I keep hoping for a sunny, or sunnier, day to hike out to the mouth of the Eel River once more. It's July, it isn't going to do sunny. Even when it is sunny a mile or two inland, the beach is shrouded in fog. I also keep hoping I'll contact the Wildlands Conservancy to find out a little more about their properties to make it a more interesting hike, but that doesn't seem to be happening either. There are two properties in the area. The southern property is Sounding Seas Dunes Reserve, which is open to the public and "may be reached by hiking north from Centerville Beach County Park". (Pretty much everyone except the county calls it Centerville Beach County Park.) That is the complete information offered for location. The northern property is Eel River Estuary Preserve, which may be visited by reservation only. There were some grants many years ago to try to make it more accessible to the public, but those don't seem to have gone anywhere. This second property is where there is greater opportunity for a more varied walk.

expanse of beach
Looking north toward the Eel River mouth. An endless expanse of beach on a grey day.

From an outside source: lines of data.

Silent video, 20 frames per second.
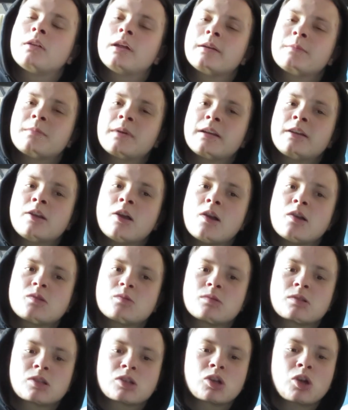like my
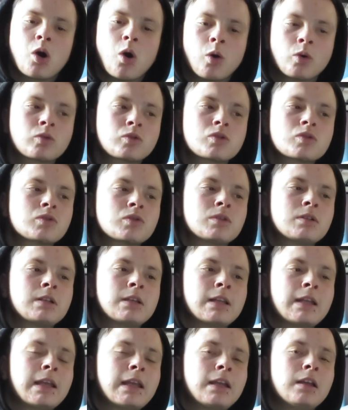nose was
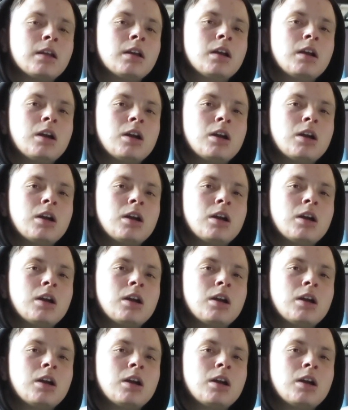constantly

even more beach, but with people
Looking south, there are picnics and kite flying in the very grey.

I soon came upon a rather odd feature on the beach. Waves were washing over a harder piece of land that seemed like a bit of mudstone. What could it be? Well, off road vehicles are allowed to drive on the waveslope north to the river mouth and south to the California Coastal National Monument, plus a corridor to get from the road to the waveslope. The "waveslope" is legally defined as "the area of the beach that shows evidence of having been washed by waves during the last tidal cycle." Those tracks in the pictures above are legal. The trouble is, far too many of them don't stay there. They don't even stay on the beach where there is absolutely no vegetation growing. They go up into the grass covered foredunes, into heavily signed private property perceived as public property (the Sounding Seas Dunes Preserve) and right into explicitly signed private property of the Russ family. (Like the ones that gave Ferndale a park over 100 years ago.) The off-roaders would probably be going more deeply onto that private property except there's vast ponds that would probably mire the vehicles. The foredunes have vanished from this area once the vegetation is gone. The preserve has lost 20% of its area since acquisition. As I examined the apparent mudstone, I found the broken off stems of grasses along the top surface. It is one more piece of ranch washing out into the ocean, all thanks to the people who believe the rules don't apply to them. And then they wonder why the rest of us want to stop them from "just having fun" in such a destructive manner.
round, low cliff
Water drains off the former ranch land after the last wave washed it.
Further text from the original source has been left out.